April 20, 2025

The impact of HIIT and intermittent fasting on metabolism in postmenopausal women.

A recent study published in Nutrients explores how combining high-intensity interval training (HIIT) with either intermittent fasting (IF) or a low-calorie diet (LCD) enhances metabolic health in postmenopausal women.

The Role of Nutrition and Exercise in Managing Menopause Symptoms

Menopause triggers several physiological changes, including increased visceral fat accumulation and reduced muscle mass. These changes, primarily caused by declining estrogen levels, contribute to systemic inflammation, insulin resistance, and a higher risk of metabolic disorders.

To address these challenges, experts recommend a combination of nutritional strategies and physical activity. Intermittent fasting (IF) is one such dietary approach, involving alternating eating periods with prolonged fasting. A common IF method, the 16:8 plan, consists of fasting for 16 hours and eating within an 8-hour window.

IF influences appetite-related hormones, including orexin-A (OX-A), a hypothalamic hormone responsible for energy balance and eating behavior regulation. During fasting, orexin neurons become active, stimulating hunger-related hormones such as neuropeptide Y (NPY) and agouti-related peptide (AgRP). These hormones enhance sympathetic activity, promoting thermogenesis and fat breakdown, which help restore cellular energy under fasting conditions.

Research suggests that IF improves metabolic flexibility, allowing cells to switch between glucose and fat as energy sources. This process supports fat oxidation, enhances insulin sensitivity, and reduces inflammation. Key biological mechanisms involved include the activation of adenosine monophosphate (AMP)-activated protein kinase (AMPK), autophagy stimulation, mitochondrial support, and antioxidant effects.

HIIT complements these metabolic benefits by inducing acute metabolic stress while boosting cardiorespiratory fitness. The mechanisms through which HIIT improves health overlap with those of IF. Notably, the combination of HIIT and IF leads to higher OX-A levels compared to either approach alone. OX-A also activates brain reward pathways, increasing motivation for physical activity while enhancing fat metabolism and metabolic flexibility.

Study Insights

The study involved 30 postmenopausal women, averaging 57.5 years of age, who followed either a low-calorie diet (LCD) or intermittent fasting (IF) alongside HIIT for eight weeks. At the start of the study, the LCD group demonstrated better endurance and flexibility, whereas the IF group exhibited greater exercise tolerance and aerobic capacity.

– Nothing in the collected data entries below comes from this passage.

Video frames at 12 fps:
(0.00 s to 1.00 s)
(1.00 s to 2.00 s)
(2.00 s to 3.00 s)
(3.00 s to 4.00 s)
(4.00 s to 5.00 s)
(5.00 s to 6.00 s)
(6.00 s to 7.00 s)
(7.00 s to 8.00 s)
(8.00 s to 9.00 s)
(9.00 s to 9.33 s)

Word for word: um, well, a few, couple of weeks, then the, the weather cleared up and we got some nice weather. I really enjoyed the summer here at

Both LCD and IF, when paired with HIIT, resulted in metabolic enhancements, improved physical performance, and neurohormonal regulation. LCD primarily reduced fat mass through caloric restriction, while IF facilitated metabolic switching and fat oxidation.

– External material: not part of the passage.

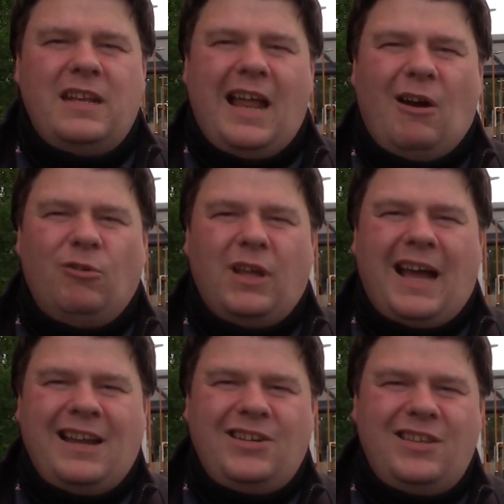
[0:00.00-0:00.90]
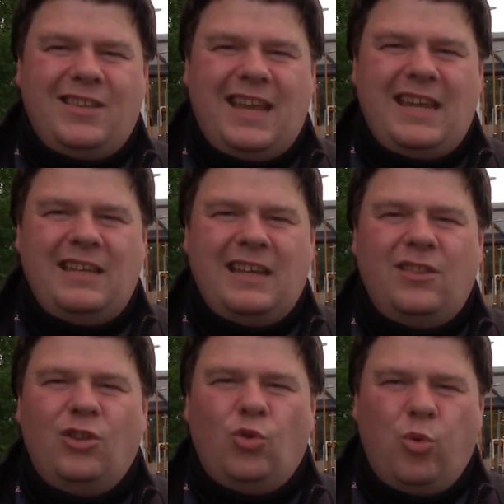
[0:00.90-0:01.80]
Now, as you see in
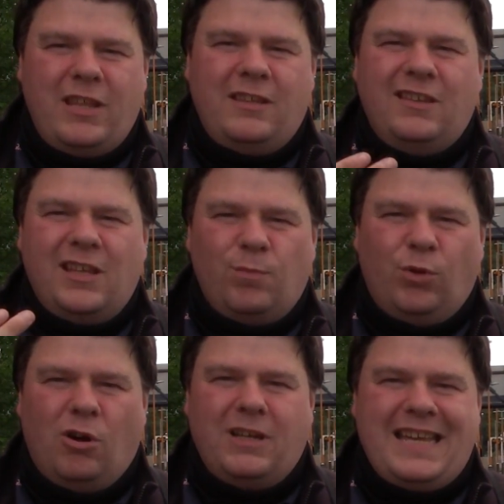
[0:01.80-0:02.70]
the twist of this blog,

Participants in the IF-HIIT group displayed notable improvements in flexibility, endurance, and maximum oxygen uptake (VO2) by the end of the study. Their mean heart rates and overall stamina exceeded those observed in the LCD-HIIT group.

Throughout the intervention period, OX-A levels significantly increased, with the IF group experiencing the most pronounced changes. At baseline, the IF group had higher OX-A levels than the LCD group. After eight weeks, OX-A levels in the IF-HIIT group had tripled, registering more than twice the increase seen in the LCD-HIIT group.

While LCD effectively reduced fat mass and improved insulin sensitivity, IF played a stronger role in enhancing metabolic flexibility and fat metabolism.